*** Block opens ***

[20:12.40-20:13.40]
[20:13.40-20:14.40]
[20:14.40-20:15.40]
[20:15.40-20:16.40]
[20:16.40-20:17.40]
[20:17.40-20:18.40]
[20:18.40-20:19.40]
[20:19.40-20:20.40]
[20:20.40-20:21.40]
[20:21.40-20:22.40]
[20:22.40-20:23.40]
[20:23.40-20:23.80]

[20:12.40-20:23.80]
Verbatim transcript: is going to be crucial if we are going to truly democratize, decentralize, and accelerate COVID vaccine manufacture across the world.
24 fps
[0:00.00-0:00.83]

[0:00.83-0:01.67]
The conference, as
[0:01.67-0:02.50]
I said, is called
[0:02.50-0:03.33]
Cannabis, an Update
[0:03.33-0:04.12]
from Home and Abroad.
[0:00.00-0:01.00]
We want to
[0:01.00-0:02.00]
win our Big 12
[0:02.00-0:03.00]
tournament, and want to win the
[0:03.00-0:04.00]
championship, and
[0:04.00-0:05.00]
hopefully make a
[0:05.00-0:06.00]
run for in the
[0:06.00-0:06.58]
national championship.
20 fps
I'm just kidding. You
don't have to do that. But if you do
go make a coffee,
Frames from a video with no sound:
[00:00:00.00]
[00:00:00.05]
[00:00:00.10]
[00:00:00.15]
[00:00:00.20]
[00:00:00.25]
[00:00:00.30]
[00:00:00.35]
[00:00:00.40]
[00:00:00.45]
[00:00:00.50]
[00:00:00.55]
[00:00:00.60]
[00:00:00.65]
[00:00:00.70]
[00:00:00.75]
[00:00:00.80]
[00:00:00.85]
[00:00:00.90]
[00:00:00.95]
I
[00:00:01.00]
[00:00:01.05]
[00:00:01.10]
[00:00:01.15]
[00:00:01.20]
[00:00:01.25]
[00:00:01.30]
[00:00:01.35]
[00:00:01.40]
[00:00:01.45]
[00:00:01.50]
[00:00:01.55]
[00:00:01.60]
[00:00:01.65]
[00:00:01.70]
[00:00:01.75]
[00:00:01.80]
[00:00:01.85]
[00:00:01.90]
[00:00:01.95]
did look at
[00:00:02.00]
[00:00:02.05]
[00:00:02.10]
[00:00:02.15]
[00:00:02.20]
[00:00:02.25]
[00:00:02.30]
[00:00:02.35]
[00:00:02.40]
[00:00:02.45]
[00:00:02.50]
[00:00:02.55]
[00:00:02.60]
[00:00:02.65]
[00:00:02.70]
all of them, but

*** Block closes ***

Beginning with the line that holds "[00:00:00.30]", restate word for word every line down to the end of the data, and only those lines.

=== Result for this task ===
[00:00:00.30]
[00:00:00.35]
[00:00:00.40]
[00:00:00.45]
[00:00:00.50]
[00:00:00.55]
[00:00:00.60]
[00:00:00.65]
[00:00:00.70]
[00:00:00.75]
[00:00:00.80]
[00:00:00.85]
[00:00:00.90]
[00:00:00.95]
I
[00:00:01.00]
[00:00:01.05]
[00:00:01.10]
[00:00:01.15]
[00:00:01.20]
[00:00:01.25]
[00:00:01.30]
[00:00:01.35]
[00:00:01.40]
[00:00:01.45]
[00:00:01.50]
[00:00:01.55]
[00:00:01.60]
[00:00:01.65]
[00:00:01.70]
[00:00:01.75]
[00:00:01.80]
[00:00:01.85]
[00:00:01.90]
[00:00:01.95]
did look at
[00:00:02.00]
[00:00:02.05]
[00:00:02.10]
[00:00:02.15]
[00:00:02.20]
[00:00:02.25]
[00:00:02.30]
[00:00:02.35]
[00:00:02.40]
[00:00:02.45]
[00:00:02.50]
[00:00:02.55]
[00:00:02.60]
[00:00:02.65]
[00:00:02.70]
all of them, but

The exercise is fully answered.